While awarding any rating to a particular product, it shall be useful for the general public that any
impermissible or questionable covenants of the financial product shall also be mentioned in detail in
order to enable the prospective investor to understand the Shariah issues with the same.

It would be worthwhile to propose that such rating should be performed by Islamic finance
professionals with the help of Shariah jurists of repute. These professionals might include management
consultants or an association of Islamic financial institutions. State Bank and the SECP and the Shariah
Board established by them shall just help them out in determining the broad categories and guidelines for
these ratings. The organizations and consultants willing to undertake the task shall be required to be
registered with the State Bank and the SECP who shall, at the time of granting such license and from
time to time, review the experience, skills, knowledge and repute of such organizations and consultants.

However, it also needs to be specified that Shariah compliance rating of Islamic financial
products may only be performed on the “paper-work level”. In other words the letter of the same may
be rated by the Islamic finance professionals but the applicability of the same cannot be ensured unless
and until a comprehensive Shariah compliance audit of the same is performed.

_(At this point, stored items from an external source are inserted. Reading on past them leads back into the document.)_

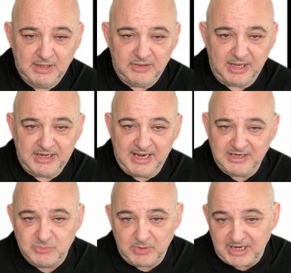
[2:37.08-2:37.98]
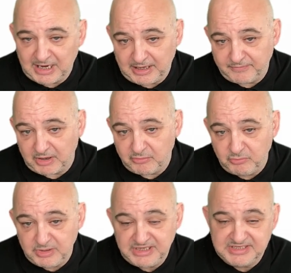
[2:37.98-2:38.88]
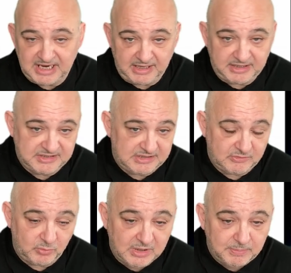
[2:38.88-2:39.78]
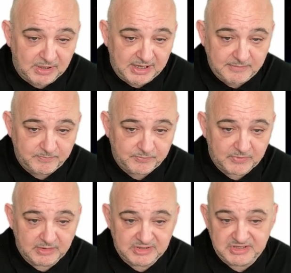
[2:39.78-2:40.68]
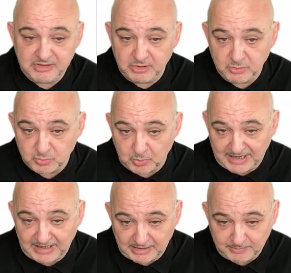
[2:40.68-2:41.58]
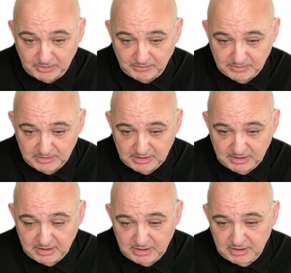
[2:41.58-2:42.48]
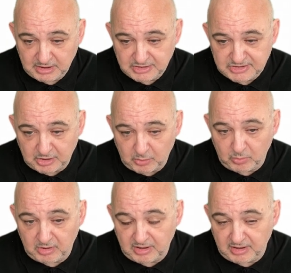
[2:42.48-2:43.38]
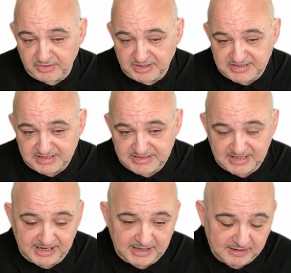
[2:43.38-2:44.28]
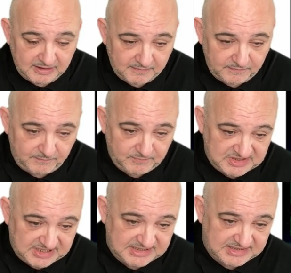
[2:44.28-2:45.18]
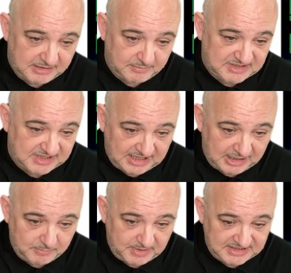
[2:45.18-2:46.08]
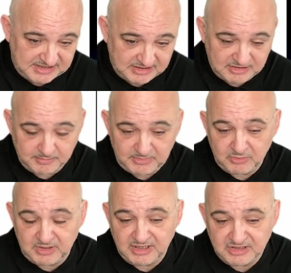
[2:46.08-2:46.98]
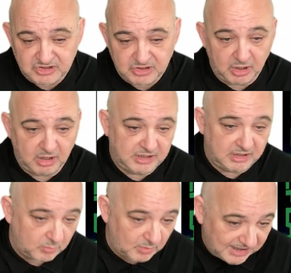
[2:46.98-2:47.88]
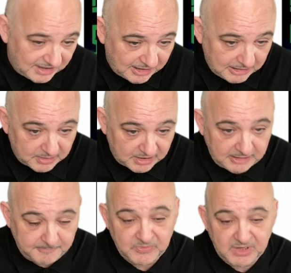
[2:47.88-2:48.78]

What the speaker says: Then next we have a retargeting replay. This includes white label. So this is a system, it's a cloud-based system you can install, you can white label it,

Although these proposals and views are the perspective of a beginner in the Islamic finance, I
feel that these words will capture the attention of Islamic finance experts, as well as, the concerned
officials of the State Bank and the SECP. I feel that once the standard for Shariah compliance are set out,
Shariah compliance assurance of Islamic financial institutions is made public, as well as, the Shariah
compliance rating of Islamic financial products is generally available, general public will be in a better
position to rely on the Islamic financial institutions and the Islamic financial products.

As an alternate, it may be proposed that if our regulators, as well as, the law makers are still not
sincere in promotion of Islamic finance in the country, those in the business of Islamic finance shall step
forward to form an association with such an objective. In this respect, Shariah compliance audits may be
voluntarily introduced as already being performed in case of Islamic mutual funds and an Islamic bank.
However, as discussed above, in order to improve the process, these audits shall be carried out by
independent Islamic finance experts, preferably independent firms of chartered accountants having
experience in Islamic finance and banking.

May Allah Almighty bestow us his blessings and enable us to evolve a complete system of life in
accordance with the principles of life provided by the Holy Quran and the Holy Prophet (SAAWS).